Hence, the problem our cities face isn’t with UTOPIA or with its business model. In Orem, the real problem is that only one-third of citizens have access to this vital network.
I’m running for City Council in Orem because I don’t think that’s acceptable. Every household in Orem pays, on average, $9 a month in taxes to support debt incurred to build the partial fiber infrastructure. That isn’t unusual. Every household in Provo, which now has Google Fiber, pays a utility fee of $5.35 a month. When Google bought the network from Provo, it left that obligation with the city and its citizens.
In Provo, almost everyone can get a gigabit. In Orem, where only one-third can, I’m running for City Council to put concrete options on the table. We need to build out the rest of the network for the other two-thirds of the city.
Where is that money going to come from?
Three years ago, a private company put forth a proposal to invest $350 million to build out UTOPIA for all 11 cities. Ultimately, it died because cities found it to be too expensive. It may have been.

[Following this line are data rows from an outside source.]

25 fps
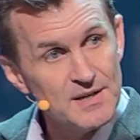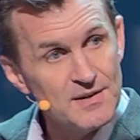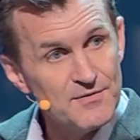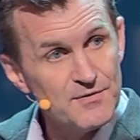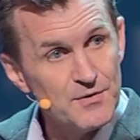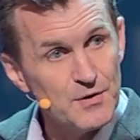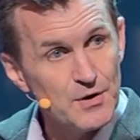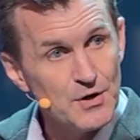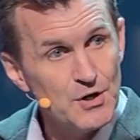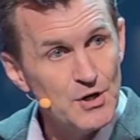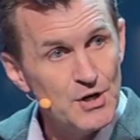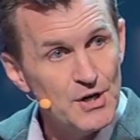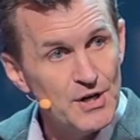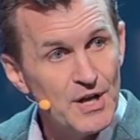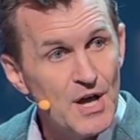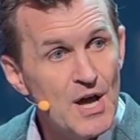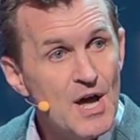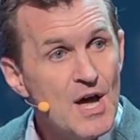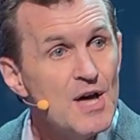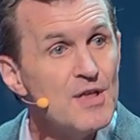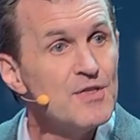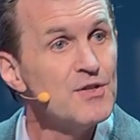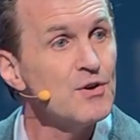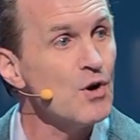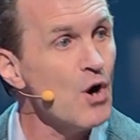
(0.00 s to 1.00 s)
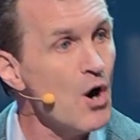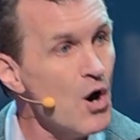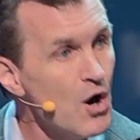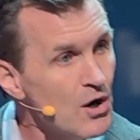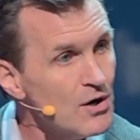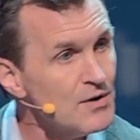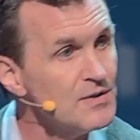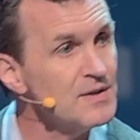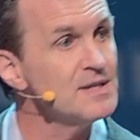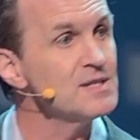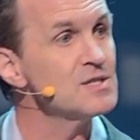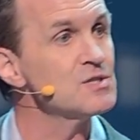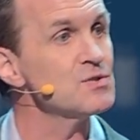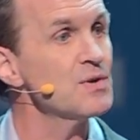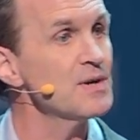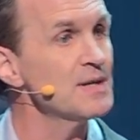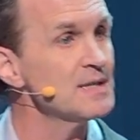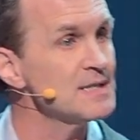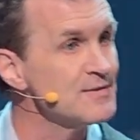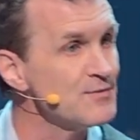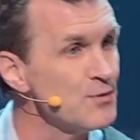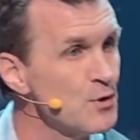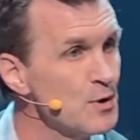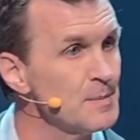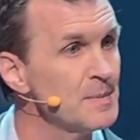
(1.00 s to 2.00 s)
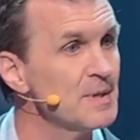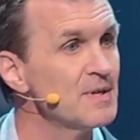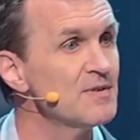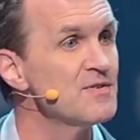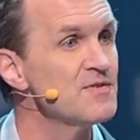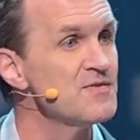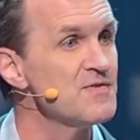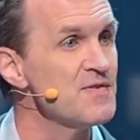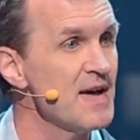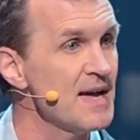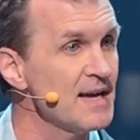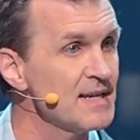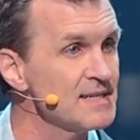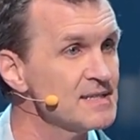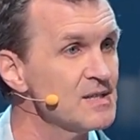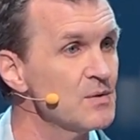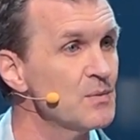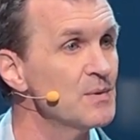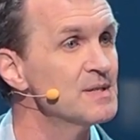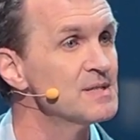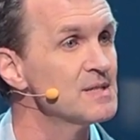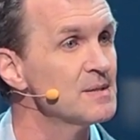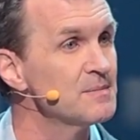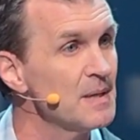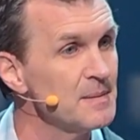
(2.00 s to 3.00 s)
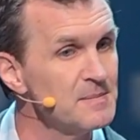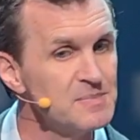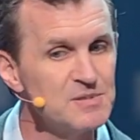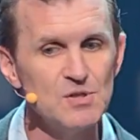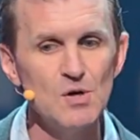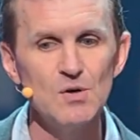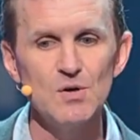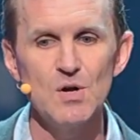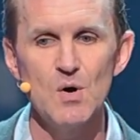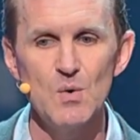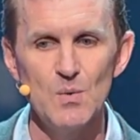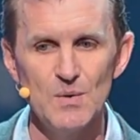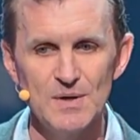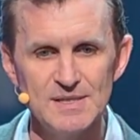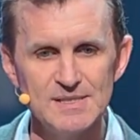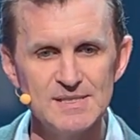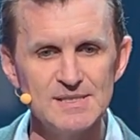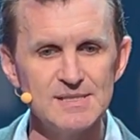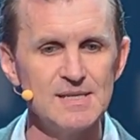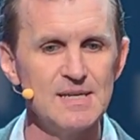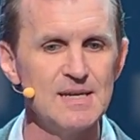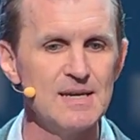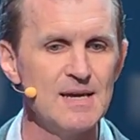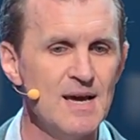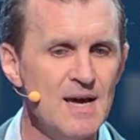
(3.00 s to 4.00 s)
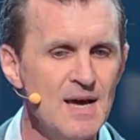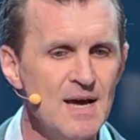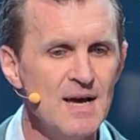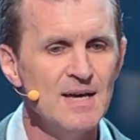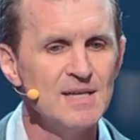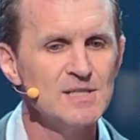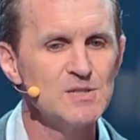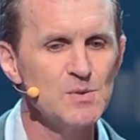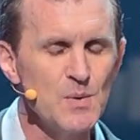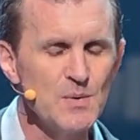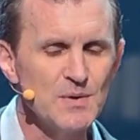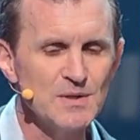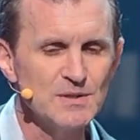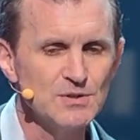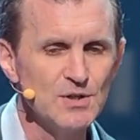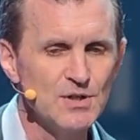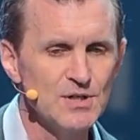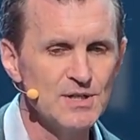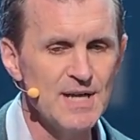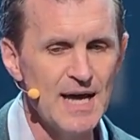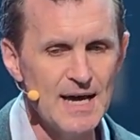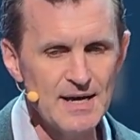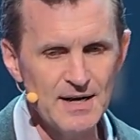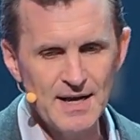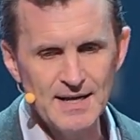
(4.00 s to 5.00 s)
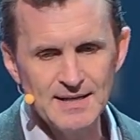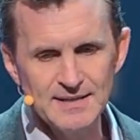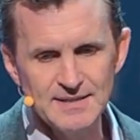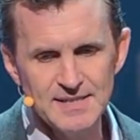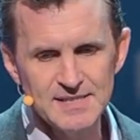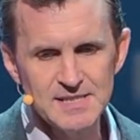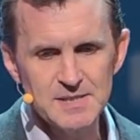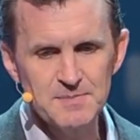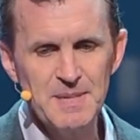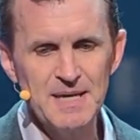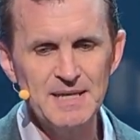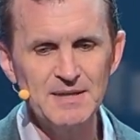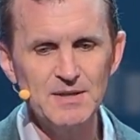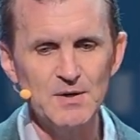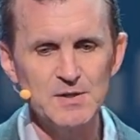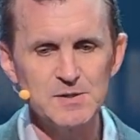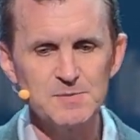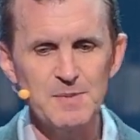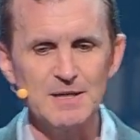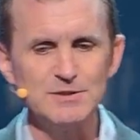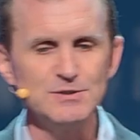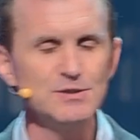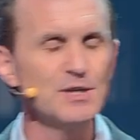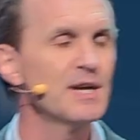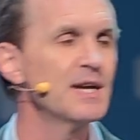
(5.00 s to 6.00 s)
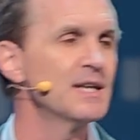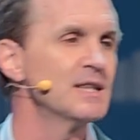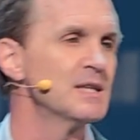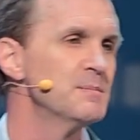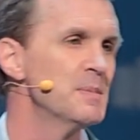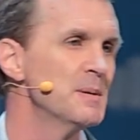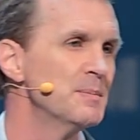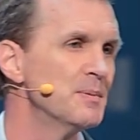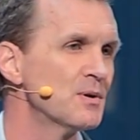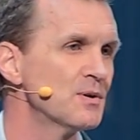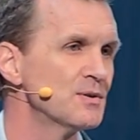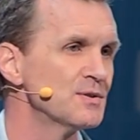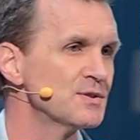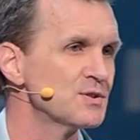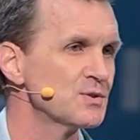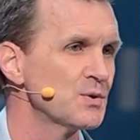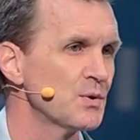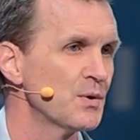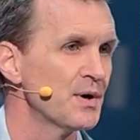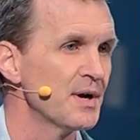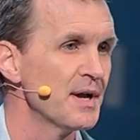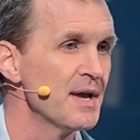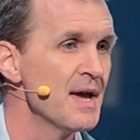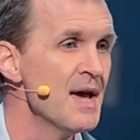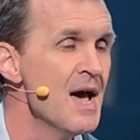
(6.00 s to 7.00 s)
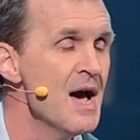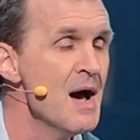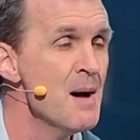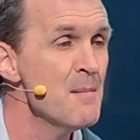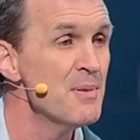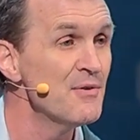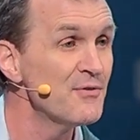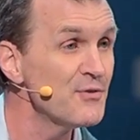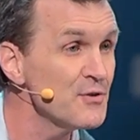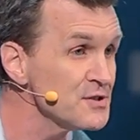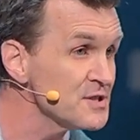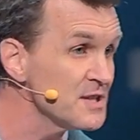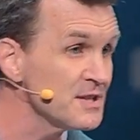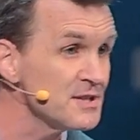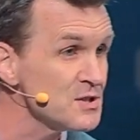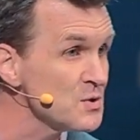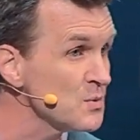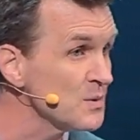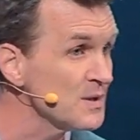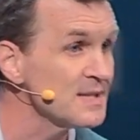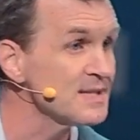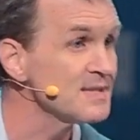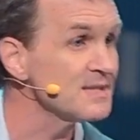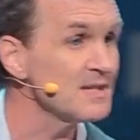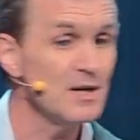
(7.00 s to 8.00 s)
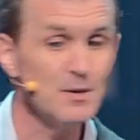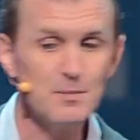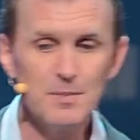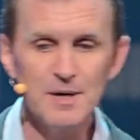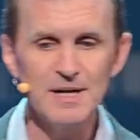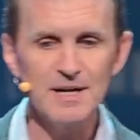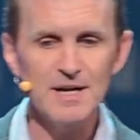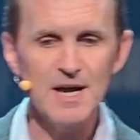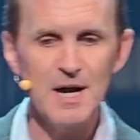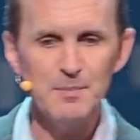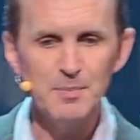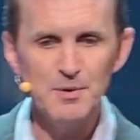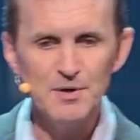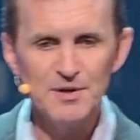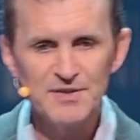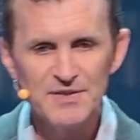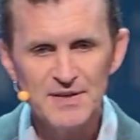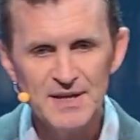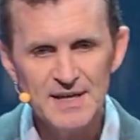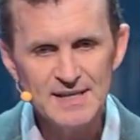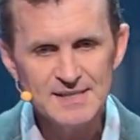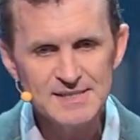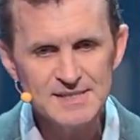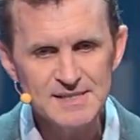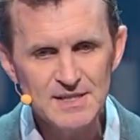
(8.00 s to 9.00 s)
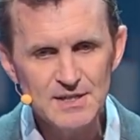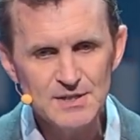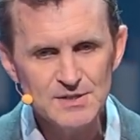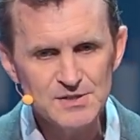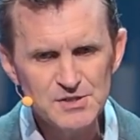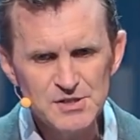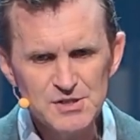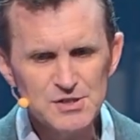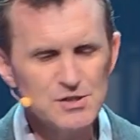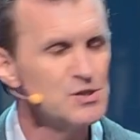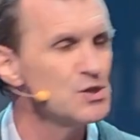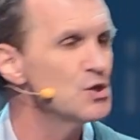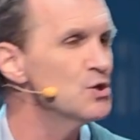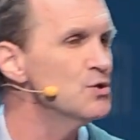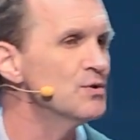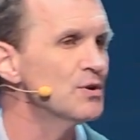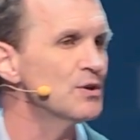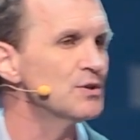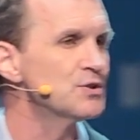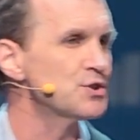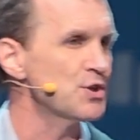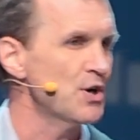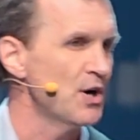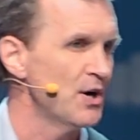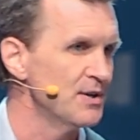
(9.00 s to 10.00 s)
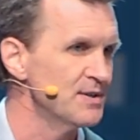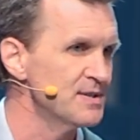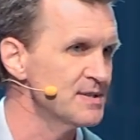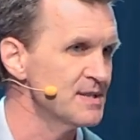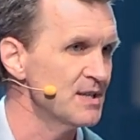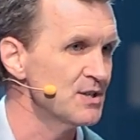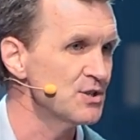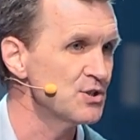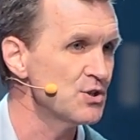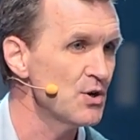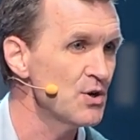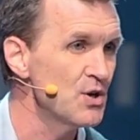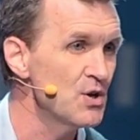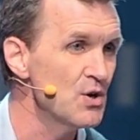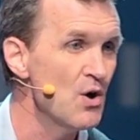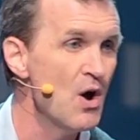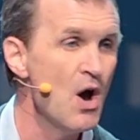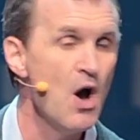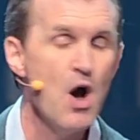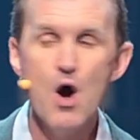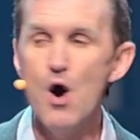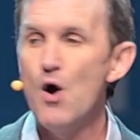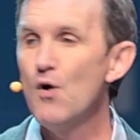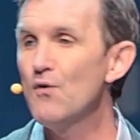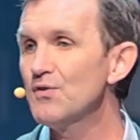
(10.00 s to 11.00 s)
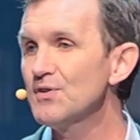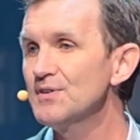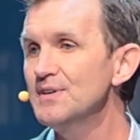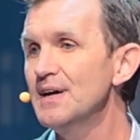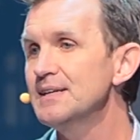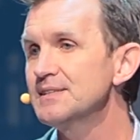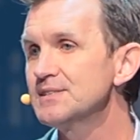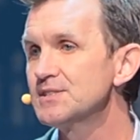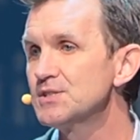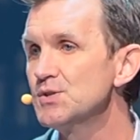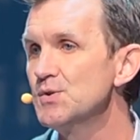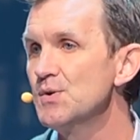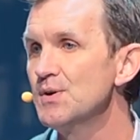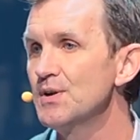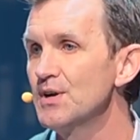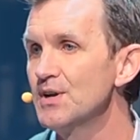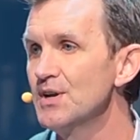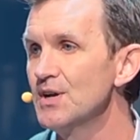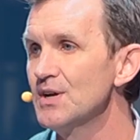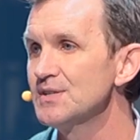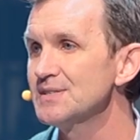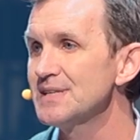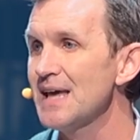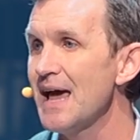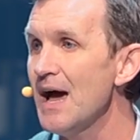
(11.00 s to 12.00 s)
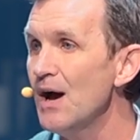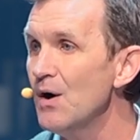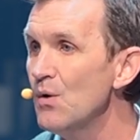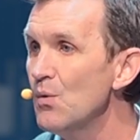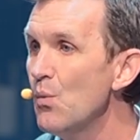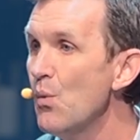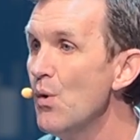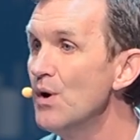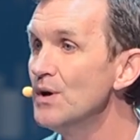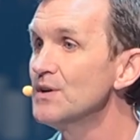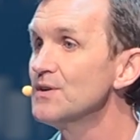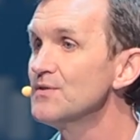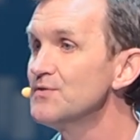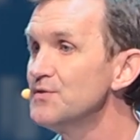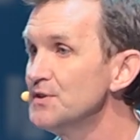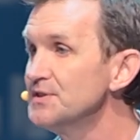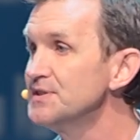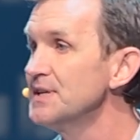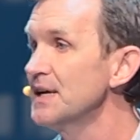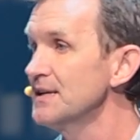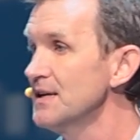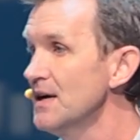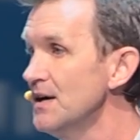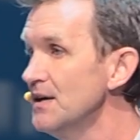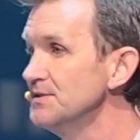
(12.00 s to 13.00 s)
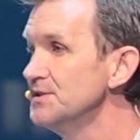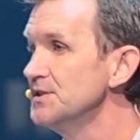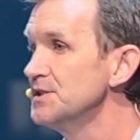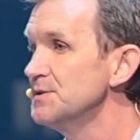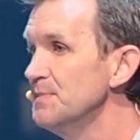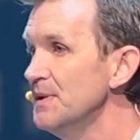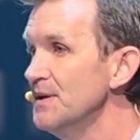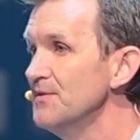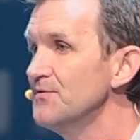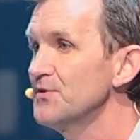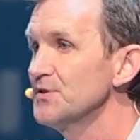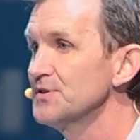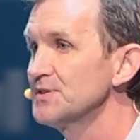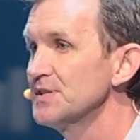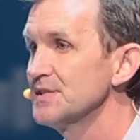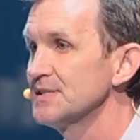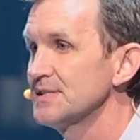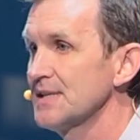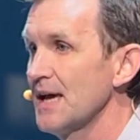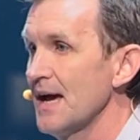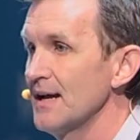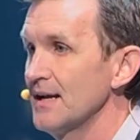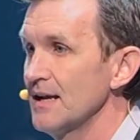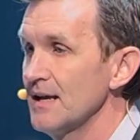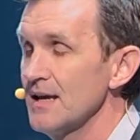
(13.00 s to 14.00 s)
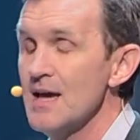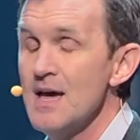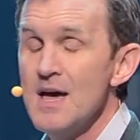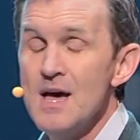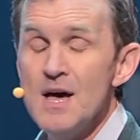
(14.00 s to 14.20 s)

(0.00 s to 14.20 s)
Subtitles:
it for good, there are these transformative effects that we sometimes don't always see. So we want to learn how to anticipate those by looking at the biblical story. But first, I just want to celebrate a couple of things. Here's just two little charts that show you over the last 200 years how wonderful technology has been for society.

But as cities from Ammon, Idaho, to Chattanooga, Tennessee, have demonstrated, there are many ways to build these networks more cost-effectively. I support considering many options, including inviting private companies to come to Orem that would be interested in building out the rest of our open access network.
Bringing fiber to all of Orem — and to all of Utah and Salt Lake valleys — is not an unsolvable problem. Just as our predecessors made Orem livable by digging irrigation canals that brought the Provo River to the “Provo Bench,” we can work together to build the next-generation network that all cities will need to find their way to the future.
Drew Clark is a former opinion editor of the Deseret News and a candidate for Orem City Council.